Thursday, April 29, 2010

Webinar, white paper : Improving Nursing Practice with Info & Technology

Hi all,

In lieu of travel, I'm tuning into as many relevant webinars as possible.

The session today was interesting b/c it reflected info gathered in our recent "Library To Go" marketing survey and included nifty tidbits that we hadn't investigated.

Improving Nursing Practice with Info & Technology (from Ovid LWW based on their marketing research, mostly internal unpublished reports)

Where do nurses access online info? 84% from home, 68% from work, tiny % at library. Pprint info had similar responses with slightly higher library use (n=1018)

Nurses and medical librarians reported that the most requested types of information are concise, evidence based, available through "Google-like" tools. FYI, Google was reported as the top information tool used by nurses. (since one of the top reason for going online was reportedly finding treatment info, this factoid is scary as H-E-double-hockey-sticks).

Nursing has been slower than other professions in moving to predominantly online information sources. Nursing2010 and AJN surveys reported 79% of nurses preferred print for reading full-text, in depth articles, though they preferred online for searching.

Top professional nursing websites:
  • PubMed/MEDLINE

Nurses reported that staying up to date with nursing news was the primary professional reason for going online. They like to have information "pushed" to them, with electronic newsletters very popular.

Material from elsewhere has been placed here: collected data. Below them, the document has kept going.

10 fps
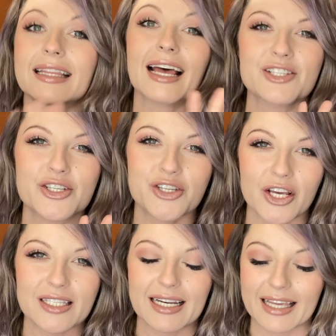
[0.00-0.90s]
that's
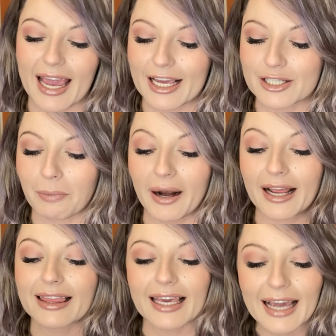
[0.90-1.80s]
just in case. But
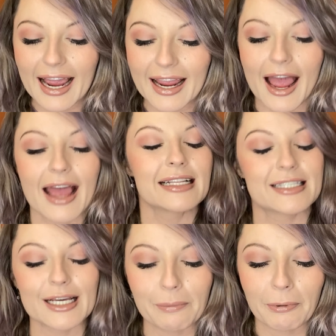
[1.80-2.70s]
I think I
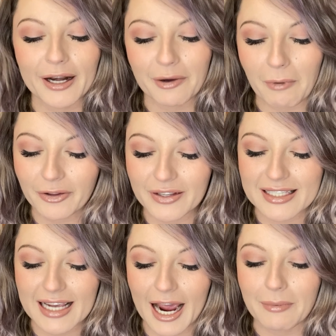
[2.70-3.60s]
did pretty well
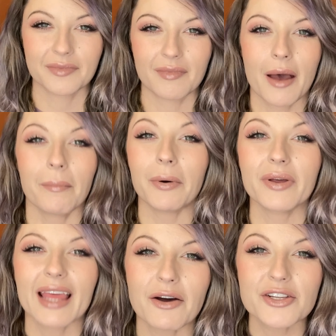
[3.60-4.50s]
this time. But
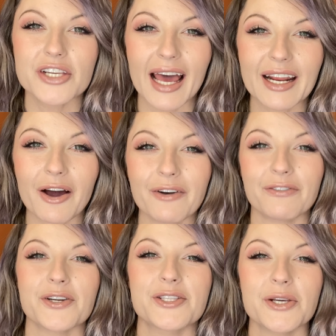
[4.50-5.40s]
without chatting on
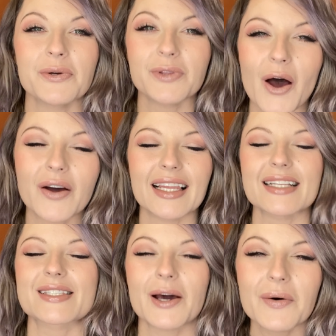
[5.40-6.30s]
for too long,
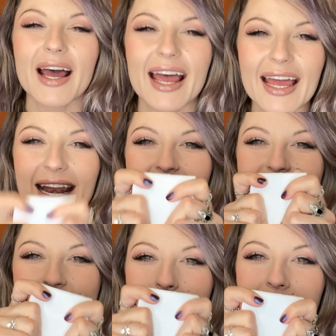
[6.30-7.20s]
let's go ahead
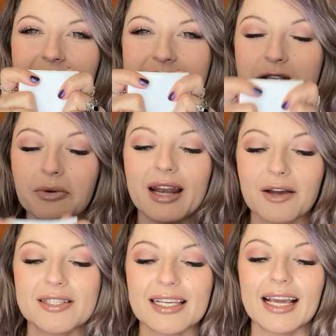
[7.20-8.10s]
and jump into
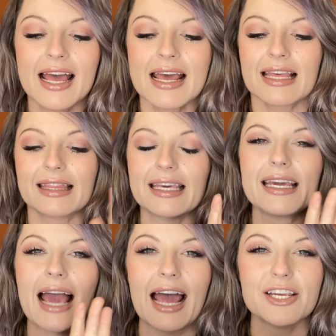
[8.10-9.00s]
announcing
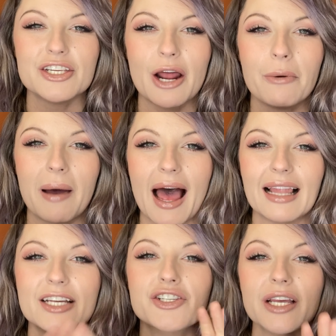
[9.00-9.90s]
the eyeshadow
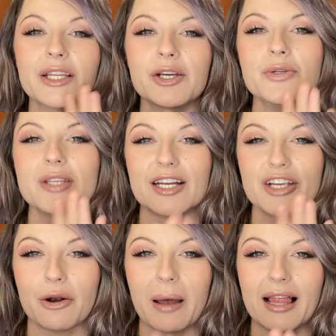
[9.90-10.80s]
palette, gently used
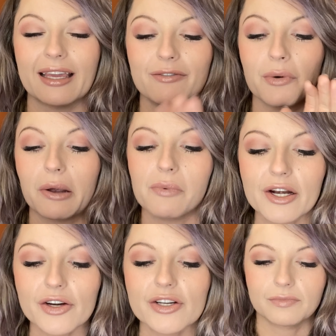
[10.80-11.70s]
eyeshadow palette Palette giveaway
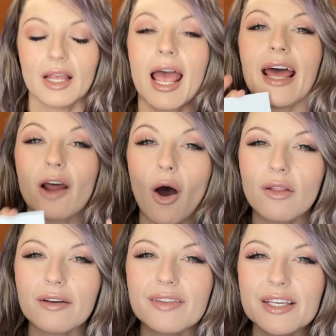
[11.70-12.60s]
winners. And
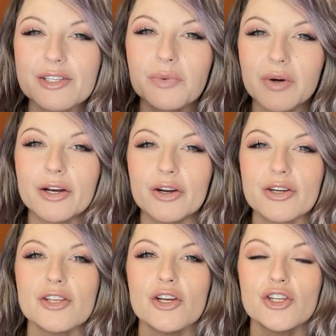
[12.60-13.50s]
all of these
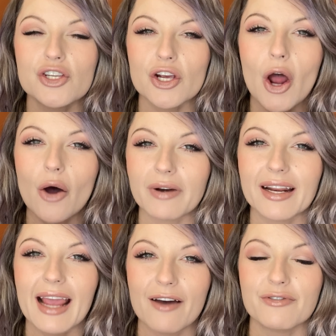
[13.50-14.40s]
winners should
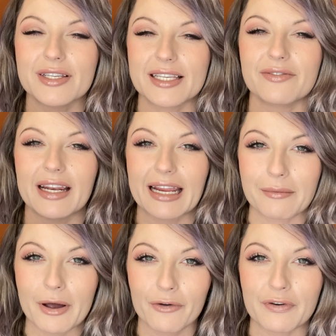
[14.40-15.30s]
already have received an
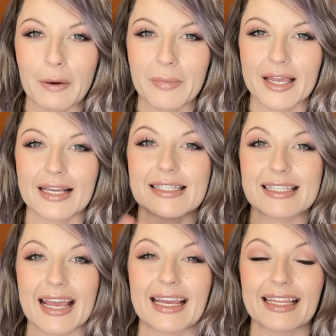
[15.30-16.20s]
email from me
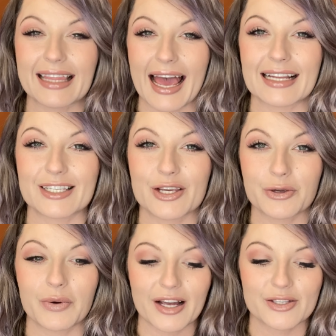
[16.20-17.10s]
saying that
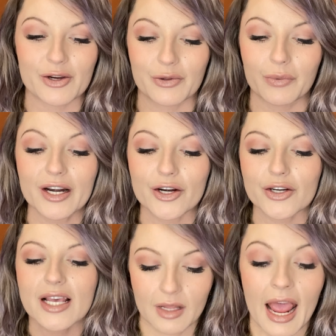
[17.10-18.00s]
you guys are the
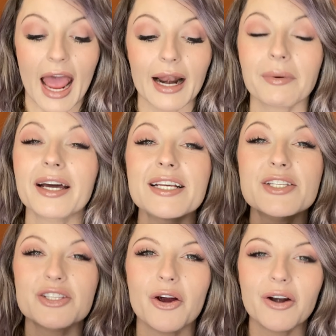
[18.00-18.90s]
winners. And I'm gonna
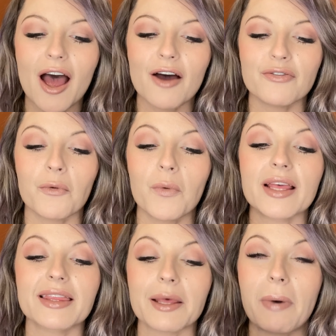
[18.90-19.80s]
start off
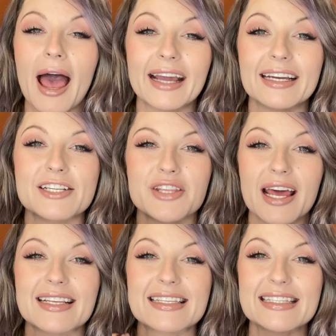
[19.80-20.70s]
with the package
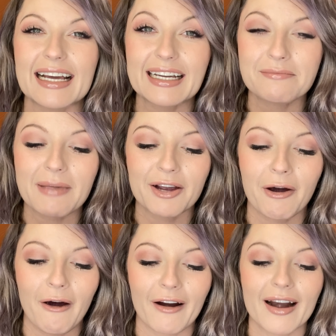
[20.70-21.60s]
that is stuck in my
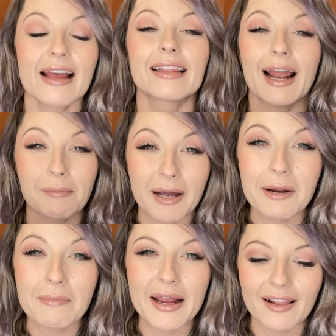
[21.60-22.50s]
car that I'm
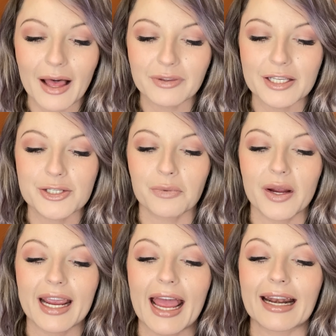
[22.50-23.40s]
gonna mail out this
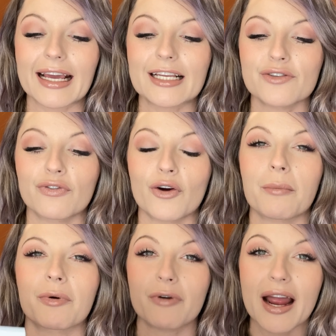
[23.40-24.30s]
week and it's
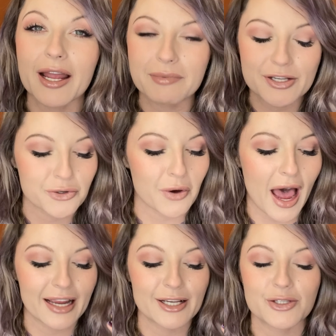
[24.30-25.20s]
for Mariah Mitchell.
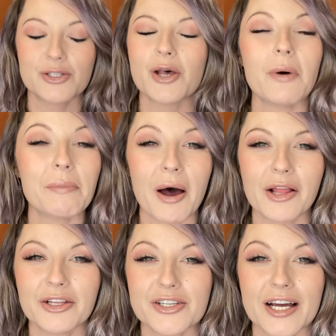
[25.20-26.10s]
I so
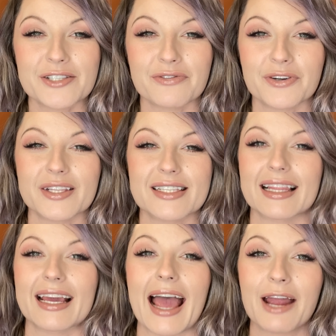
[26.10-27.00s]
apologize for the
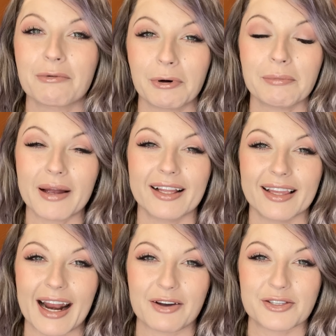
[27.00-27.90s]
delay. I will
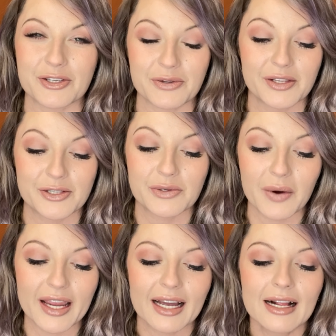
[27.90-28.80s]
mail it out to you this
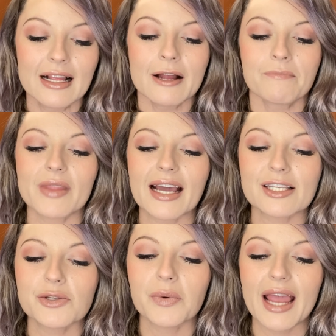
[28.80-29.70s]
week.
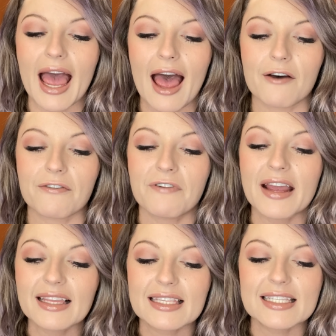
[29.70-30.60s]
Next we have
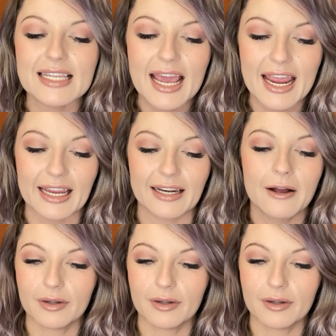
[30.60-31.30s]
Faith Stain.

31% of nurses reported using social media for professional purposes, with goals of learning about the profession, asking nursing-related questions, learning about upcoming conferences, etc. Top sources included listservs and YouTube (for educational and training purposes), though Facebook, Twitter, and other sites are gaining prominence. (n=700)

38% reported daily use of handheld, mobile devices such as smart phones. Most important professional reasons = finding general treatment info (61%), patient education info (48%), reading journal article abstracts (25%), viewing multimedia and podcasts (19%), etc.

The Ovid white paper stated that the use of mobile devices is growing quickly. The webinar emphasized the need for nursing administration to support the technology (adopt it to improve professional practices and deal with concerns about hipaa/privacy and frivolous/personal use of these devices).

Nursing topics most commonly researched using mobile devices: drug information, disease information, therapeutic recommendations, and differential diagnosis

Mostly commonly used handheld apps deliver synoptic rather than in depth info: ePocrates (drug db), Medscape daily news, etc.

Nurses ranked mobile app attributes (greatest to least impt): Readability of text, search ability, ease of download, cost of download, speed of download, visual appeal.

Top nursing blogs:, NurseZone, and AJN’s blog, “Off the Charts”

Ovid predicts
  • the rise of simultaneous writing and peer review
  • multiple publishing/delivery methods (print, online, downloadable app) will become the norm
  • rich media will be ubiquitous

Last but not least, Ovid plans to develop for the iPad. Huzzah!!